§ TASK BRIEF:
Whenever an image turns up, omit it and return the remaining data exactly.

Saved data entries:
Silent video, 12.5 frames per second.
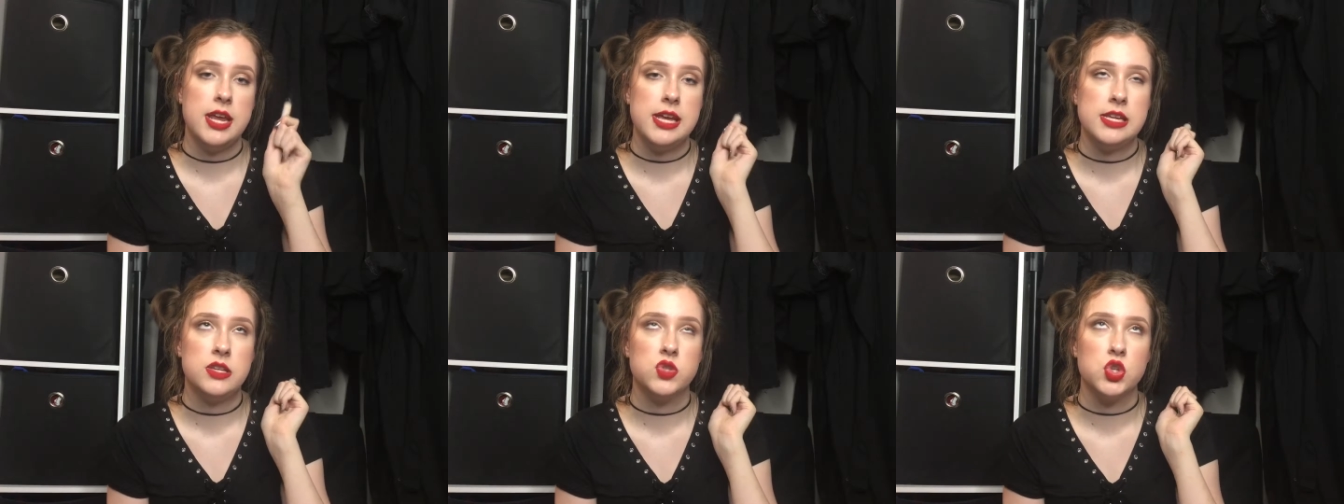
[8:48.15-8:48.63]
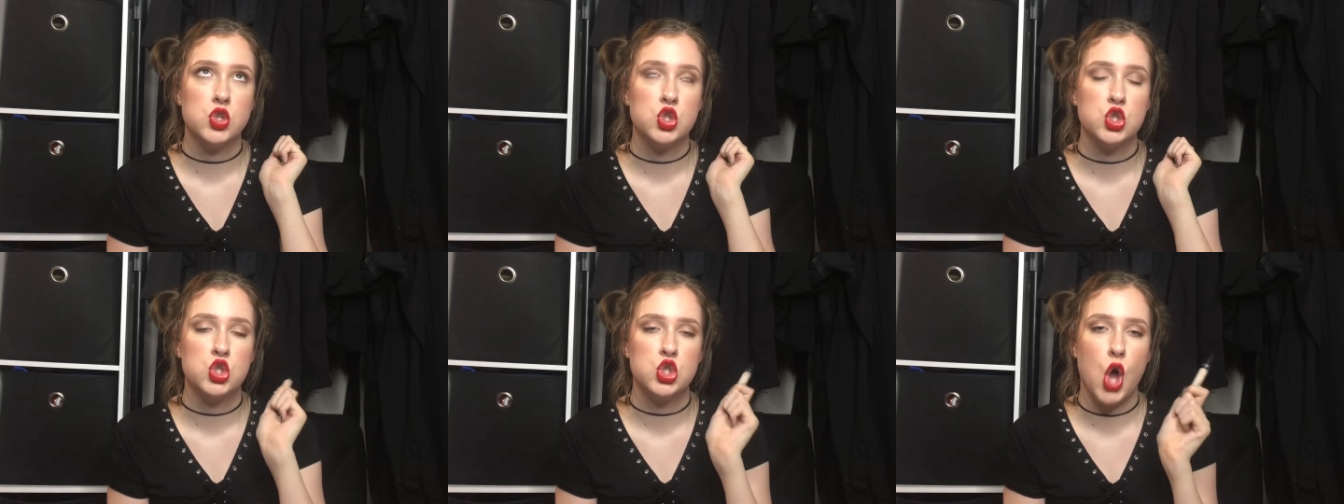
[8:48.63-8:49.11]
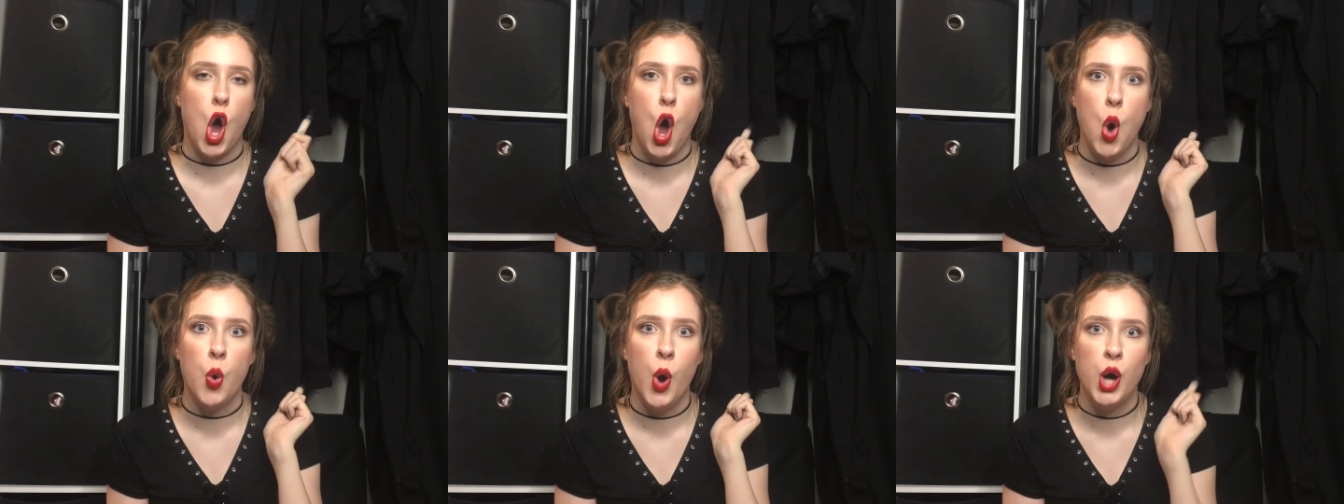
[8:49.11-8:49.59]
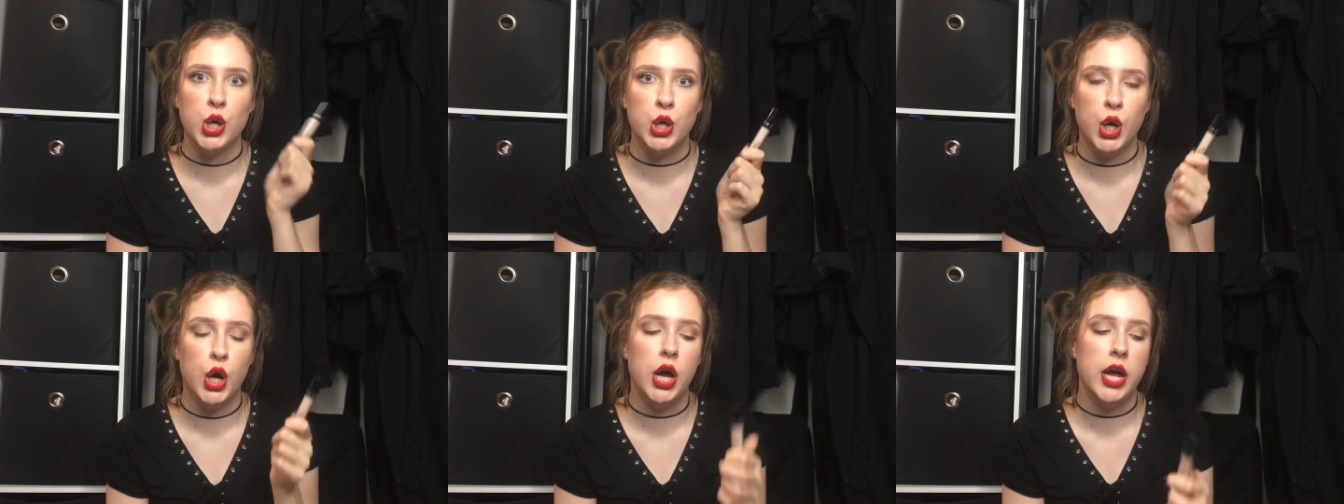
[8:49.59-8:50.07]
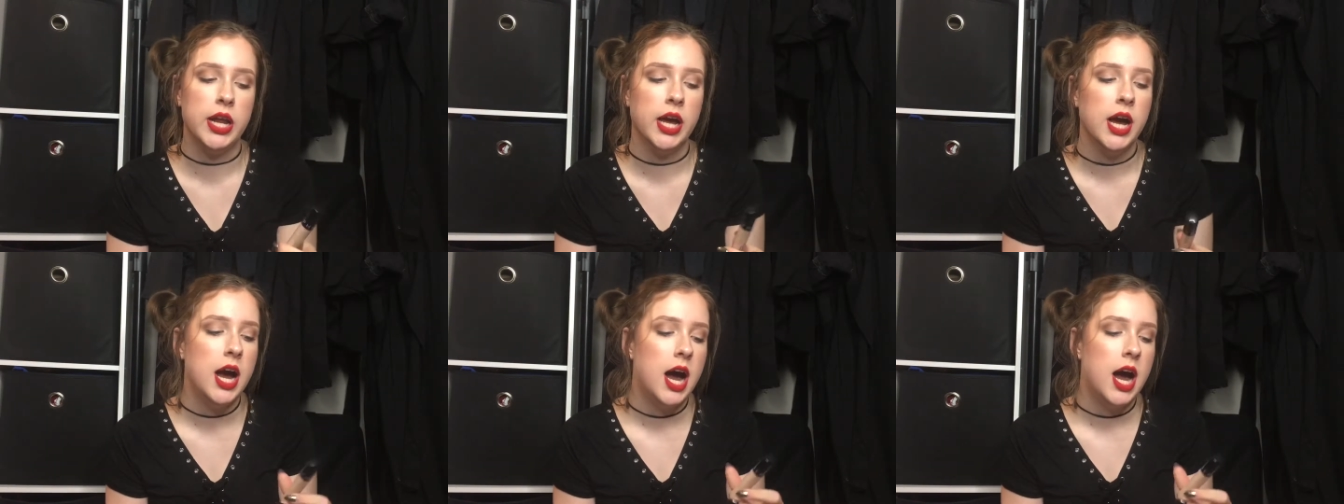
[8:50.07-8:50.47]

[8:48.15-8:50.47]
is so good.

§ TASK RESPONSE:
Silent video, 12.5 frames per second.
[8:48.15-8:48.63]
[8:48.63-8:49.11]
[8:49.11-8:49.59]
[8:49.59-8:50.07]
[8:50.07-8:50.47]

[8:48.15-8:50.47]
is so good.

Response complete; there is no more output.